Instructions for the task: Line for line, return the data exactly, omitting all pictures.

Supplied data:
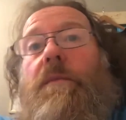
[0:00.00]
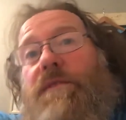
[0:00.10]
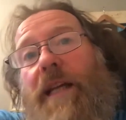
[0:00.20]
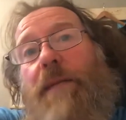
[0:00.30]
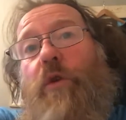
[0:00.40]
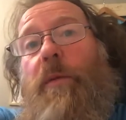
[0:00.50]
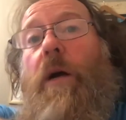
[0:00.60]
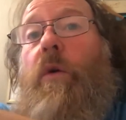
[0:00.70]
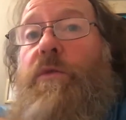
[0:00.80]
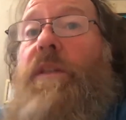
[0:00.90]
name dropping. I
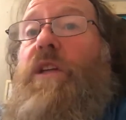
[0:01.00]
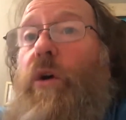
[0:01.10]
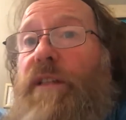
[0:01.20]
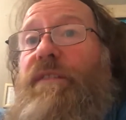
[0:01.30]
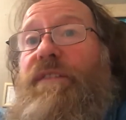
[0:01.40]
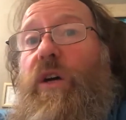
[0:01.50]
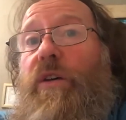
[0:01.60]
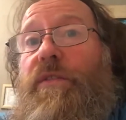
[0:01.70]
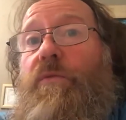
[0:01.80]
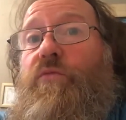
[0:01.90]
worked with Colin
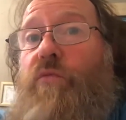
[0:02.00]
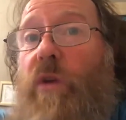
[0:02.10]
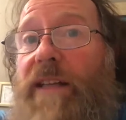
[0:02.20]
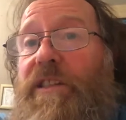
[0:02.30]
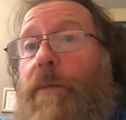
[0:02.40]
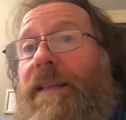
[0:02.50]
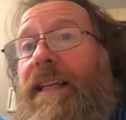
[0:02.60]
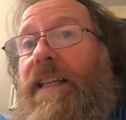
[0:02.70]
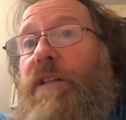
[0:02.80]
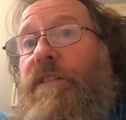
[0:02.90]
first, right at the
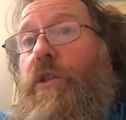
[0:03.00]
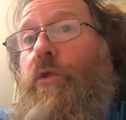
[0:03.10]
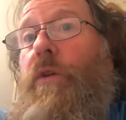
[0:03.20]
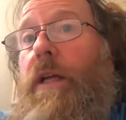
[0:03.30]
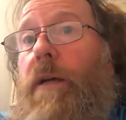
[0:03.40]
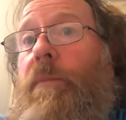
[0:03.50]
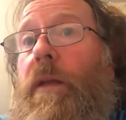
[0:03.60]
beginning of his career,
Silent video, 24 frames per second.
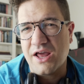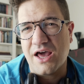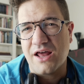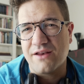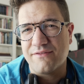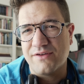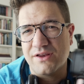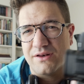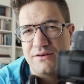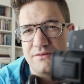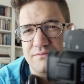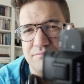out
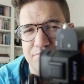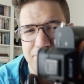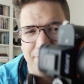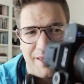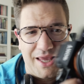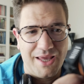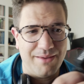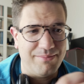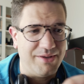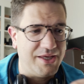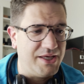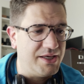of it,
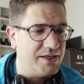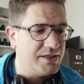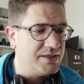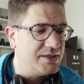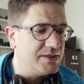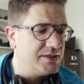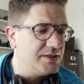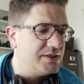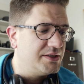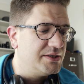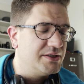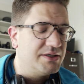maybe.
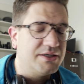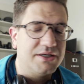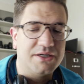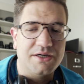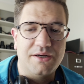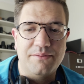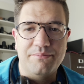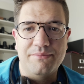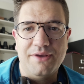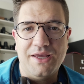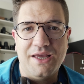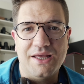
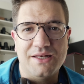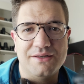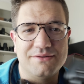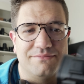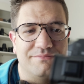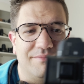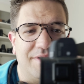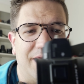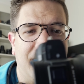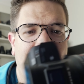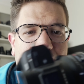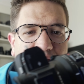
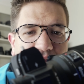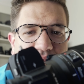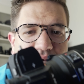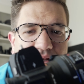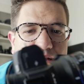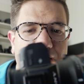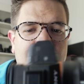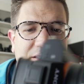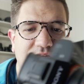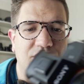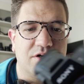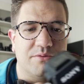And
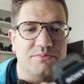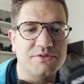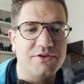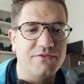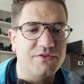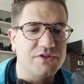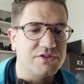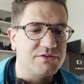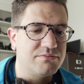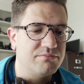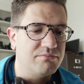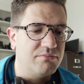in terms of
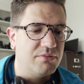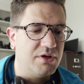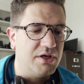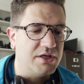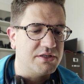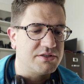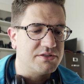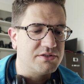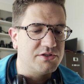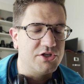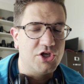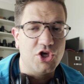
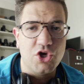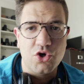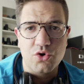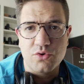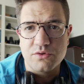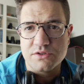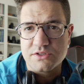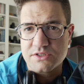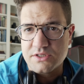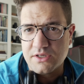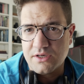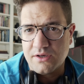its
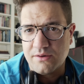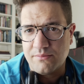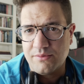use,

Solution to this exercise:
[0:00.00]
[0:00.10]
[0:00.20]
[0:00.30]
[0:00.40]
[0:00.50]
[0:00.60]
[0:00.70]
[0:00.80]
[0:00.90]
name dropping. I
[0:01.00]
[0:01.10]
[0:01.20]
[0:01.30]
[0:01.40]
[0:01.50]
[0:01.60]
[0:01.70]
[0:01.80]
[0:01.90]
worked with Colin
[0:02.00]
[0:02.10]
[0:02.20]
[0:02.30]
[0:02.40]
[0:02.50]
[0:02.60]
[0:02.70]
[0:02.80]
[0:02.90]
first, right at the
[0:03.00]
[0:03.10]
[0:03.20]
[0:03.30]
[0:03.40]
[0:03.50]
[0:03.60]
beginning of his career,
Silent video, 24 frames per second.
out
of it,
maybe.
And
in terms of
its
use,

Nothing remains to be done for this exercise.